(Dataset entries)

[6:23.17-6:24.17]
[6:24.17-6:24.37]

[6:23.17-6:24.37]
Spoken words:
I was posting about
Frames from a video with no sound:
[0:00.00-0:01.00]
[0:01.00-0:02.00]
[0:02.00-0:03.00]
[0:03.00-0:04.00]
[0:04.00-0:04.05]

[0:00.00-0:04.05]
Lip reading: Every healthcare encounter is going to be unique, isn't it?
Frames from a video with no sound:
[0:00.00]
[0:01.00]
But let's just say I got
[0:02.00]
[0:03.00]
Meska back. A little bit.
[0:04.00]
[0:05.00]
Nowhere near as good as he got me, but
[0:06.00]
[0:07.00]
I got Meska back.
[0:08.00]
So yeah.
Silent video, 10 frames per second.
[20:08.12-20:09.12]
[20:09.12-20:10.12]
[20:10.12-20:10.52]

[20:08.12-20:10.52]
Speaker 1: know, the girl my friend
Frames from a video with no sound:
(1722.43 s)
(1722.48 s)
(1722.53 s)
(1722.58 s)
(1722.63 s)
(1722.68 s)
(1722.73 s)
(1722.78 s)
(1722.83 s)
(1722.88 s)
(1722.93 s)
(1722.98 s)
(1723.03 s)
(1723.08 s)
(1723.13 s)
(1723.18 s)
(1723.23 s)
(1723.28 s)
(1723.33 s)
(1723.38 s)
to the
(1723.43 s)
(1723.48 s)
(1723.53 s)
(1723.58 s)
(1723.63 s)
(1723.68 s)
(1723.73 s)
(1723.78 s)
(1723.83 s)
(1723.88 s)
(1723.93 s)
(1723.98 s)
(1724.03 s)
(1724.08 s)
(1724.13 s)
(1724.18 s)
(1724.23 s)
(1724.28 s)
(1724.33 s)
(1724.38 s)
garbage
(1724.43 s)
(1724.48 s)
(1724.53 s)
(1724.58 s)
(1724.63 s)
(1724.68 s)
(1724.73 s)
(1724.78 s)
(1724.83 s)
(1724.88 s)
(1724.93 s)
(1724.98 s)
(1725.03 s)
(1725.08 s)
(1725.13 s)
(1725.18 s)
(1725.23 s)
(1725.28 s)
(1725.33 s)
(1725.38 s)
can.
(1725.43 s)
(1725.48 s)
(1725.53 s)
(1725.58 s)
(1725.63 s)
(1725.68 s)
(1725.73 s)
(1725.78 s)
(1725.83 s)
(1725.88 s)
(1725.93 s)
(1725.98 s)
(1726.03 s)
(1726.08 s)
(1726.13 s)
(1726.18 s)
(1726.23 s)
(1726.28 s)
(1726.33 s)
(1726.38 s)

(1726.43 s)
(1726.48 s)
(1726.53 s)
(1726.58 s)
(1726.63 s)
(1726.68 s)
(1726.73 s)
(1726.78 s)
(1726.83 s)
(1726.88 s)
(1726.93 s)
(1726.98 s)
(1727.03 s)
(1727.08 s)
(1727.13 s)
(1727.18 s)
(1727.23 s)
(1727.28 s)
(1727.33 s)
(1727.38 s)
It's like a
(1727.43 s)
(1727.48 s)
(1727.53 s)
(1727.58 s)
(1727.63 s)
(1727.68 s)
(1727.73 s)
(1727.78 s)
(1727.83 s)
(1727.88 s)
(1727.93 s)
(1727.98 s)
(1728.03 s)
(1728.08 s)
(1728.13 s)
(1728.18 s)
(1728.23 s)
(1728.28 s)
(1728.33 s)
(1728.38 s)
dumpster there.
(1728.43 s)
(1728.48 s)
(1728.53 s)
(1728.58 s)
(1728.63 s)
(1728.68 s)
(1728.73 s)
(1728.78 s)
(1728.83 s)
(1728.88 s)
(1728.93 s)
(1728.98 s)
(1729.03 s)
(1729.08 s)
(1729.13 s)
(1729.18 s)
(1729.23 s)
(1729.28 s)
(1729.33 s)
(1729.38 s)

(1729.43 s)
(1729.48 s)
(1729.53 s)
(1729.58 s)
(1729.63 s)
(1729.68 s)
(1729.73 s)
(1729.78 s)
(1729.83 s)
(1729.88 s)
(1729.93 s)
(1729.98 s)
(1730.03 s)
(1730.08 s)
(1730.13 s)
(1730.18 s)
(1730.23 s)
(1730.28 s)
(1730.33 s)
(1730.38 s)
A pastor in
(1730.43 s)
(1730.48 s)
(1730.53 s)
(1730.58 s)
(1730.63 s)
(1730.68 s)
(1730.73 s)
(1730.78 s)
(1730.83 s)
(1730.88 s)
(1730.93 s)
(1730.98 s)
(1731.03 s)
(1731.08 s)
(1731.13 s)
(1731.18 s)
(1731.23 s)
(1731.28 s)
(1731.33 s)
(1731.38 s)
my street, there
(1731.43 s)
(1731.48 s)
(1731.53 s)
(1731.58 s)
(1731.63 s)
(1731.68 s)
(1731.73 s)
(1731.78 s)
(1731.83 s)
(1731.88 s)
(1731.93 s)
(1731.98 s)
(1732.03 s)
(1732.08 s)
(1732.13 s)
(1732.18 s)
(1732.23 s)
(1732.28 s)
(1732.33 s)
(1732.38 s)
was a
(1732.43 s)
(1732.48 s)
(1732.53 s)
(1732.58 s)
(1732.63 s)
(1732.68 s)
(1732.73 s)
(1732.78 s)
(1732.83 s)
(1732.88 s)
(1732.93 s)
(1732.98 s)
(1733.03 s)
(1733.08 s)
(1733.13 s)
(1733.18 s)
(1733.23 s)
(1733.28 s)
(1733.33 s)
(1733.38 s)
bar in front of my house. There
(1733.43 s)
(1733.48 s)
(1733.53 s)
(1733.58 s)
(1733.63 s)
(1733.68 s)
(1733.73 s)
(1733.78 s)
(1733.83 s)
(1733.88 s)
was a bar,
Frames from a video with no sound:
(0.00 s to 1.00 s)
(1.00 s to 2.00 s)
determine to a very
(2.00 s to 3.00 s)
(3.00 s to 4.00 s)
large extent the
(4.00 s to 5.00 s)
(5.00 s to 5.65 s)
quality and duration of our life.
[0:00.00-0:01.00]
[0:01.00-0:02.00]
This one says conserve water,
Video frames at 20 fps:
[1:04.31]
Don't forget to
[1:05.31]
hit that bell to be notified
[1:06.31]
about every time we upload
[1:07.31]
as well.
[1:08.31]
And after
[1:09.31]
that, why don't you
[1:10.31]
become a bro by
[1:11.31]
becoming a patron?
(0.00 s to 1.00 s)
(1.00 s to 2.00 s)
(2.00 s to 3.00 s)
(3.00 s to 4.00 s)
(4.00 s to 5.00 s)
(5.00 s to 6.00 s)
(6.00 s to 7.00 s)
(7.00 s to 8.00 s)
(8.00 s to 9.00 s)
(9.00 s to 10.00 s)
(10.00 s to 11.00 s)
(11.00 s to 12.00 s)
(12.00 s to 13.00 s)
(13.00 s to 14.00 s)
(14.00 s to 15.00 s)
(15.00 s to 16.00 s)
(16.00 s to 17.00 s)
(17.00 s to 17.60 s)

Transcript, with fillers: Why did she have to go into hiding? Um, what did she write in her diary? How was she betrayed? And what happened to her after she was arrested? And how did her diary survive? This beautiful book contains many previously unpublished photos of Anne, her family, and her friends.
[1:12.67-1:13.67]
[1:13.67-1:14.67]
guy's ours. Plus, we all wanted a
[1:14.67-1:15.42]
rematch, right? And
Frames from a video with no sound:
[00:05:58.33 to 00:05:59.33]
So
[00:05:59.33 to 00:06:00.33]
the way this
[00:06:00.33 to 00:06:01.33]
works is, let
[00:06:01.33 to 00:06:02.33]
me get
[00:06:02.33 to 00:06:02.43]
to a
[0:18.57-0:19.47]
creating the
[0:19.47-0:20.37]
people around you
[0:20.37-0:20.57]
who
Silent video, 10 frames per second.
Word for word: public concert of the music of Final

» **The problem**:
What you return must match the records exactly, line for line.

» **Exercise answer**:
[6:23.17-6:24.17]
[6:24.17-6:24.37]

[6:23.17-6:24.37]
Spoken words:
I was posting about
Frames from a video with no sound:
[0:00.00-0:01.00]
[0:01.00-0:02.00]
[0:02.00-0:03.00]
[0:03.00-0:04.00]
[0:04.00-0:04.05]

[0:00.00-0:04.05]
Lip reading: Every healthcare encounter is going to be unique, isn't it?
Frames from a video with no sound:
[0:00.00]
[0:01.00]
But let's just say I got
[0:02.00]
[0:03.00]
Meska back. A little bit.
[0:04.00]
[0:05.00]
Nowhere near as good as he got me, but
[0:06.00]
[0:07.00]
I got Meska back.
[0:08.00]
So yeah.
Silent video, 10 frames per second.
[20:08.12-20:09.12]
[20:09.12-20:10.12]
[20:10.12-20:10.52]

[20:08.12-20:10.52]
Speaker 1: know, the girl my friend
Frames from a video with no sound:
(1722.43 s)
(1722.48 s)
(1722.53 s)
(1722.58 s)
(1722.63 s)
(1722.68 s)
(1722.73 s)
(1722.78 s)
(1722.83 s)
(1722.88 s)
(1722.93 s)
(1722.98 s)
(1723.03 s)
(1723.08 s)
(1723.13 s)
(1723.18 s)
(1723.23 s)
(1723.28 s)
(1723.33 s)
(1723.38 s)
to the
(1723.43 s)
(1723.48 s)
(1723.53 s)
(1723.58 s)
(1723.63 s)
(1723.68 s)
(1723.73 s)
(1723.78 s)
(1723.83 s)
(1723.88 s)
(1723.93 s)
(1723.98 s)
(1724.03 s)
(1724.08 s)
(1724.13 s)
(1724.18 s)
(1724.23 s)
(1724.28 s)
(1724.33 s)
(1724.38 s)
garbage
(1724.43 s)
(1724.48 s)
(1724.53 s)
(1724.58 s)
(1724.63 s)
(1724.68 s)
(1724.73 s)
(1724.78 s)
(1724.83 s)
(1724.88 s)
(1724.93 s)
(1724.98 s)
(1725.03 s)
(1725.08 s)
(1725.13 s)
(1725.18 s)
(1725.23 s)
(1725.28 s)
(1725.33 s)
(1725.38 s)
can.
(1725.43 s)
(1725.48 s)
(1725.53 s)
(1725.58 s)
(1725.63 s)
(1725.68 s)
(1725.73 s)
(1725.78 s)
(1725.83 s)
(1725.88 s)
(1725.93 s)
(1725.98 s)
(1726.03 s)
(1726.08 s)
(1726.13 s)
(1726.18 s)
(1726.23 s)
(1726.28 s)
(1726.33 s)
(1726.38 s)

(1726.43 s)
(1726.48 s)
(1726.53 s)
(1726.58 s)
(1726.63 s)
(1726.68 s)
(1726.73 s)
(1726.78 s)
(1726.83 s)
(1726.88 s)
(1726.93 s)
(1726.98 s)
(1727.03 s)
(1727.08 s)
(1727.13 s)
(1727.18 s)
(1727.23 s)
(1727.28 s)
(1727.33 s)
(1727.38 s)
It's like a
(1727.43 s)
(1727.48 s)
(1727.53 s)
(1727.58 s)
(1727.63 s)
(1727.68 s)
(1727.73 s)
(1727.78 s)
(1727.83 s)
(1727.88 s)
(1727.93 s)
(1727.98 s)
(1728.03 s)
(1728.08 s)
(1728.13 s)
(1728.18 s)
(1728.23 s)
(1728.28 s)
(1728.33 s)
(1728.38 s)
dumpster there.
(1728.43 s)
(1728.48 s)
(1728.53 s)
(1728.58 s)
(1728.63 s)
(1728.68 s)
(1728.73 s)
(1728.78 s)
(1728.83 s)
(1728.88 s)
(1728.93 s)
(1728.98 s)
(1729.03 s)
(1729.08 s)
(1729.13 s)
(1729.18 s)
(1729.23 s)
(1729.28 s)
(1729.33 s)
(1729.38 s)

(1729.43 s)
(1729.48 s)
(1729.53 s)
(1729.58 s)
(1729.63 s)
(1729.68 s)
(1729.73 s)
(1729.78 s)
(1729.83 s)
(1729.88 s)
(1729.93 s)
(1729.98 s)
(1730.03 s)
(1730.08 s)
(1730.13 s)
(1730.18 s)
(1730.23 s)
(1730.28 s)
(1730.33 s)
(1730.38 s)
A pastor in
(1730.43 s)
(1730.48 s)
(1730.53 s)
(1730.58 s)
(1730.63 s)
(1730.68 s)
(1730.73 s)
(1730.78 s)
(1730.83 s)
(1730.88 s)
(1730.93 s)
(1730.98 s)
(1731.03 s)
(1731.08 s)
(1731.13 s)
(1731.18 s)
(1731.23 s)
(1731.28 s)
(1731.33 s)
(1731.38 s)
my street, there
(1731.43 s)
(1731.48 s)
(1731.53 s)
(1731.58 s)
(1731.63 s)
(1731.68 s)
(1731.73 s)
(1731.78 s)
(1731.83 s)
(1731.88 s)
(1731.93 s)
(1731.98 s)
(1732.03 s)
(1732.08 s)
(1732.13 s)
(1732.18 s)
(1732.23 s)
(1732.28 s)
(1732.33 s)
(1732.38 s)
was a
(1732.43 s)
(1732.48 s)
(1732.53 s)
(1732.58 s)
(1732.63 s)
(1732.68 s)
(1732.73 s)
(1732.78 s)
(1732.83 s)
(1732.88 s)
(1732.93 s)
(1732.98 s)
(1733.03 s)
(1733.08 s)
(1733.13 s)
(1733.18 s)
(1733.23 s)
(1733.28 s)
(1733.33 s)
(1733.38 s)
bar in front of my house. There
(1733.43 s)
(1733.48 s)
(1733.53 s)
(1733.58 s)
(1733.63 s)
(1733.68 s)
(1733.73 s)
(1733.78 s)
(1733.83 s)
(1733.88 s)
was a bar,
Frames from a video with no sound:
(0.00 s to 1.00 s)
(1.00 s to 2.00 s)
determine to a very
(2.00 s to 3.00 s)
(3.00 s to 4.00 s)
large extent the
(4.00 s to 5.00 s)
(5.00 s to 5.65 s)
quality and duration of our life.
[0:00.00-0:01.00]
[0:01.00-0:02.00]
This one says conserve water,
Video frames at 20 fps:
[1:04.31]
Don't forget to
[1:05.31]
hit that bell to be notified
[1:06.31]
about every time we upload
[1:07.31]
as well.
[1:08.31]
And after
[1:09.31]
that, why don't you
[1:10.31]
become a bro by
[1:11.31]
becoming a patron?
(0.00 s to 1.00 s)
(1.00 s to 2.00 s)
(2.00 s to 3.00 s)
(3.00 s to 4.00 s)
(4.00 s to 5.00 s)
(5.00 s to 6.00 s)
(6.00 s to 7.00 s)
(7.00 s to 8.00 s)
(8.00 s to 9.00 s)
(9.00 s to 10.00 s)
(10.00 s to 11.00 s)
(11.00 s to 12.00 s)
(12.00 s to 13.00 s)
(13.00 s to 14.00 s)
(14.00 s to 15.00 s)
(15.00 s to 16.00 s)
(16.00 s to 17.00 s)
(17.00 s to 17.60 s)

Transcript, with fillers: Why did she have to go into hiding? Um, what did she write in her diary? How was she betrayed? And what happened to her after she was arrested? And how did her diary survive? This beautiful book contains many previously unpublished photos of Anne, her family, and her friends.
[1:12.67-1:13.67]
[1:13.67-1:14.67]
guy's ours. Plus, we all wanted a
[1:14.67-1:15.42]
rematch, right? And
Frames from a video with no sound:
[00:05:58.33 to 00:05:59.33]
So
[00:05:59.33 to 00:06:00.33]
the way this
[00:06:00.33 to 00:06:01.33]
works is, let
[00:06:01.33 to 00:06:02.33]
me get
[00:06:02.33 to 00:06:02.43]
to a
[0:18.57-0:19.47]
creating the
[0:19.47-0:20.37]
people around you
[0:20.37-0:20.57]
who
Silent video, 10 frames per second.
Word for word: public concert of the music of Final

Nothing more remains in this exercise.